- _Task objective_
Nothing but the entries, copied exactly, should appear in the response.

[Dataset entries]
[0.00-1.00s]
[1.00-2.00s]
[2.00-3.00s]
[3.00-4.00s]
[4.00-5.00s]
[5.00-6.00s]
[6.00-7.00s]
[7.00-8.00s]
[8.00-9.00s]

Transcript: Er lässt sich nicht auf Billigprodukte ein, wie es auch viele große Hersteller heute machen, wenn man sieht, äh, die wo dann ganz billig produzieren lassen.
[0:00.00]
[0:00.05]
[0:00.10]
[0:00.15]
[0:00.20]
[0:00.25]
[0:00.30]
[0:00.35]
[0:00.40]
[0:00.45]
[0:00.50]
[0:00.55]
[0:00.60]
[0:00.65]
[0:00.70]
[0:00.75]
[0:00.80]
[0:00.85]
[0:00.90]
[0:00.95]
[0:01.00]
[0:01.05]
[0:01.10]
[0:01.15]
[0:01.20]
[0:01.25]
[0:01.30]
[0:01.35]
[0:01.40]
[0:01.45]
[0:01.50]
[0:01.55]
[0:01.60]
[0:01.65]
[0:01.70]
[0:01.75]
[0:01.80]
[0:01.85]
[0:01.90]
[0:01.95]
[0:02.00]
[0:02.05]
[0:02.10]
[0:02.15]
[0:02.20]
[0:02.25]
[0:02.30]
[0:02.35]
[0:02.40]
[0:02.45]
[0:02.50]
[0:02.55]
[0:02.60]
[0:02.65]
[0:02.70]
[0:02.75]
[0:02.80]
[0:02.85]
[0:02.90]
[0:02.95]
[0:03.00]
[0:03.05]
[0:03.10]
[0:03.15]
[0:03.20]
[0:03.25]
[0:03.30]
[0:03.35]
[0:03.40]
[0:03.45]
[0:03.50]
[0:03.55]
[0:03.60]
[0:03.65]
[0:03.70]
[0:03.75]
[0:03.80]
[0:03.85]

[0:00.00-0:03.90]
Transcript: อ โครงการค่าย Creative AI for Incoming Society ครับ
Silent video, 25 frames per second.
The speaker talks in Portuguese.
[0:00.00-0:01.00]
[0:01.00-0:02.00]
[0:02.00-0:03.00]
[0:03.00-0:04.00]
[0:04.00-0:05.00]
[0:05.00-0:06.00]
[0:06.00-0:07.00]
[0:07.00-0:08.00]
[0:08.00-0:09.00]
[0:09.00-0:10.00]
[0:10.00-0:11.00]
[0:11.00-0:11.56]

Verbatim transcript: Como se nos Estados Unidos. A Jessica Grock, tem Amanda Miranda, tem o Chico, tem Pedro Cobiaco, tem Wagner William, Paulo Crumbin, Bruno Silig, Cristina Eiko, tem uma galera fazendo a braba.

- _Exercise answer_
[0.00-1.00s]
[1.00-2.00s]
[2.00-3.00s]
[3.00-4.00s]
[4.00-5.00s]
[5.00-6.00s]
[6.00-7.00s]
[7.00-8.00s]
[8.00-9.00s]

Transcript: Er lässt sich nicht auf Billigprodukte ein, wie es auch viele große Hersteller heute machen, wenn man sieht, äh, die wo dann ganz billig produzieren lassen.
[0:00.00]
[0:00.05]
[0:00.10]
[0:00.15]
[0:00.20]
[0:00.25]
[0:00.30]
[0:00.35]
[0:00.40]
[0:00.45]
[0:00.50]
[0:00.55]
[0:00.60]
[0:00.65]
[0:00.70]
[0:00.75]
[0:00.80]
[0:00.85]
[0:00.90]
[0:00.95]
[0:01.00]
[0:01.05]
[0:01.10]
[0:01.15]
[0:01.20]
[0:01.25]
[0:01.30]
[0:01.35]
[0:01.40]
[0:01.45]
[0:01.50]
[0:01.55]
[0:01.60]
[0:01.65]
[0:01.70]
[0:01.75]
[0:01.80]
[0:01.85]
[0:01.90]
[0:01.95]
[0:02.00]
[0:02.05]
[0:02.10]
[0:02.15]
[0:02.20]
[0:02.25]
[0:02.30]
[0:02.35]
[0:02.40]
[0:02.45]
[0:02.50]
[0:02.55]
[0:02.60]
[0:02.65]
[0:02.70]
[0:02.75]
[0:02.80]
[0:02.85]
[0:02.90]
[0:02.95]
[0:03.00]
[0:03.05]
[0:03.10]
[0:03.15]
[0:03.20]
[0:03.25]
[0:03.30]
[0:03.35]
[0:03.40]
[0:03.45]
[0:03.50]
[0:03.55]
[0:03.60]
[0:03.65]
[0:03.70]
[0:03.75]
[0:03.80]
[0:03.85]

[0:00.00-0:03.90]
Transcript: อ โครงการค่าย Creative AI for Incoming Society ครับ
Silent video, 25 frames per second.
The speaker talks in Portuguese.
[0:00.00-0:01.00]
[0:01.00-0:02.00]
[0:02.00-0:03.00]
[0:03.00-0:04.00]
[0:04.00-0:05.00]
[0:05.00-0:06.00]
[0:06.00-0:07.00]
[0:07.00-0:08.00]
[0:08.00-0:09.00]
[0:09.00-0:10.00]
[0:10.00-0:11.00]
[0:11.00-0:11.56]

Verbatim transcript: Como se nos Estados Unidos. A Jessica Grock, tem Amanda Miranda, tem o Chico, tem Pedro Cobiaco, tem Wagner William, Paulo Crumbin, Bruno Silig, Cristina Eiko, tem uma galera fazendo a braba.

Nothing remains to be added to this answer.